Exercise input: Begin

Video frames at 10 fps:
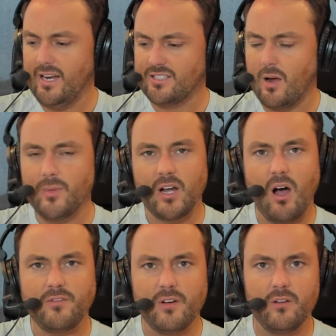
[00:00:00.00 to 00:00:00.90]
And it's coming
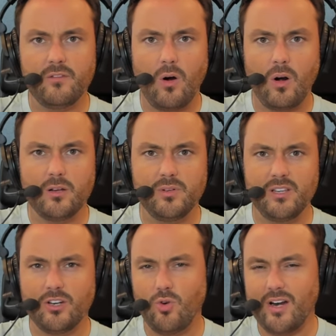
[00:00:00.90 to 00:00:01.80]
off of
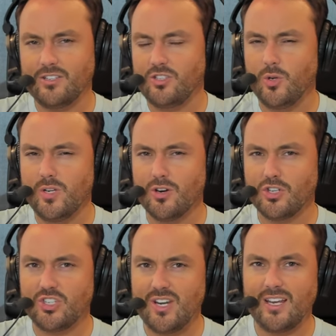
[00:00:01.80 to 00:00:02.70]
arguably the greatest
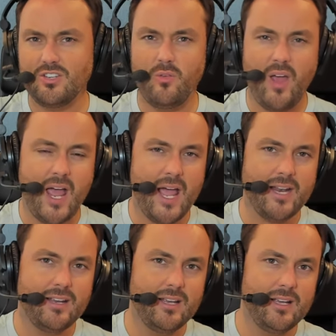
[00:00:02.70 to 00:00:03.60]
two-year stint you've
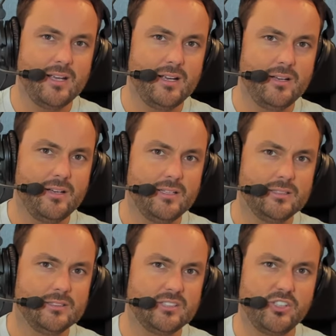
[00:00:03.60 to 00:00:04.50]
had
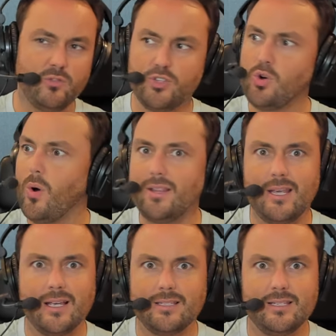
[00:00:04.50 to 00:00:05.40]
since you've
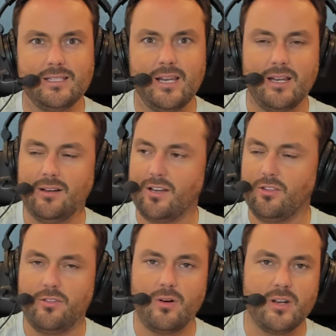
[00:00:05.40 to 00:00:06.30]
joined the SEC in like
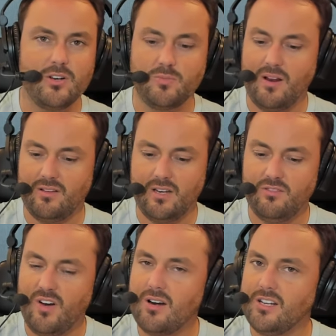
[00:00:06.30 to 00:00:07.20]
a 30-year span.
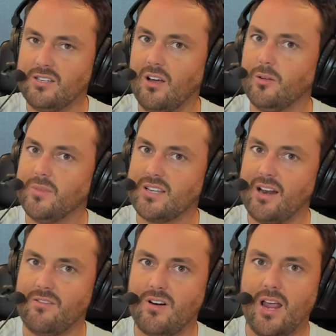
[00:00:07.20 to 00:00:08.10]
Very seldom does
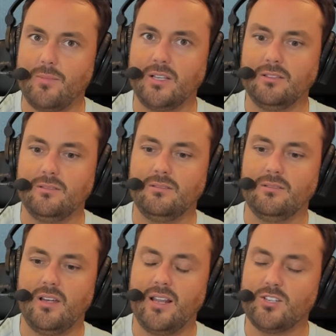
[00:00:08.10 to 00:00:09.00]
that ever happen.
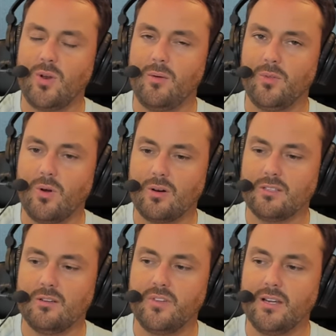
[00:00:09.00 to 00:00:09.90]
And that's what happened with
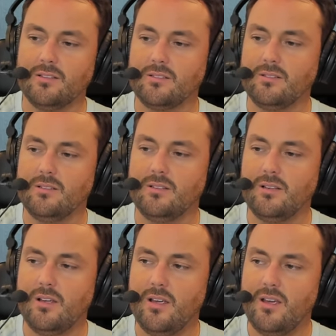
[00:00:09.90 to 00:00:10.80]
Arkansas fans.
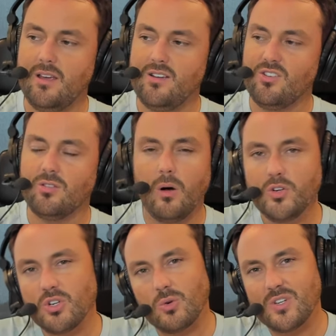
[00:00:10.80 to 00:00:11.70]

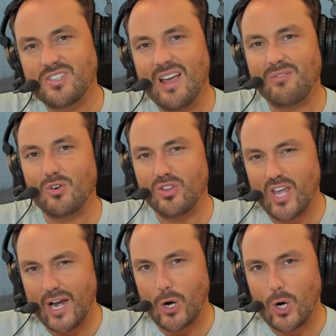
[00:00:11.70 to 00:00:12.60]
Closure was never
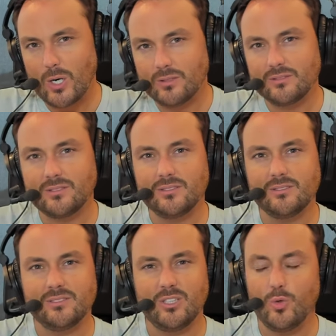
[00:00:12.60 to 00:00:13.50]
there.
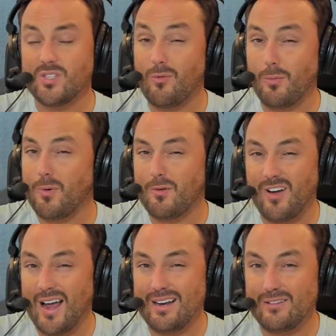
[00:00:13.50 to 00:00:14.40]
It was never
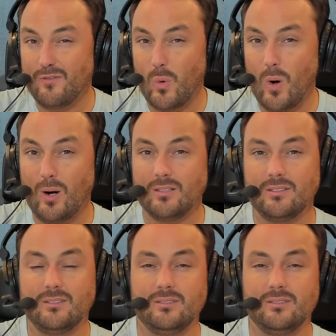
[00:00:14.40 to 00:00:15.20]
provided for.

Exercise input: End

Work task:
Before copying the data, remove the pictures. Then repeat the rest exactly.

Your response:
Video frames at 10 fps:
[00:00:00.00 to 00:00:00.90]
And it's coming
[00:00:00.90 to 00:00:01.80]
off of
[00:00:01.80 to 00:00:02.70]
arguably the greatest
[00:00:02.70 to 00:00:03.60]
two-year stint you've
[00:00:03.60 to 00:00:04.50]
had
[00:00:04.50 to 00:00:05.40]
since you've
[00:00:05.40 to 00:00:06.30]
joined the SEC in like
[00:00:06.30 to 00:00:07.20]
a 30-year span.
[00:00:07.20 to 00:00:08.10]
Very seldom does
[00:00:08.10 to 00:00:09.00]
that ever happen.
[00:00:09.00 to 00:00:09.90]
And that's what happened with
[00:00:09.90 to 00:00:10.80]
Arkansas fans.
[00:00:10.80 to 00:00:11.70]

[00:00:11.70 to 00:00:12.60]
Closure was never
[00:00:12.60 to 00:00:13.50]
there.
[00:00:13.50 to 00:00:14.40]
It was never
[00:00:14.40 to 00:00:15.20]
provided for.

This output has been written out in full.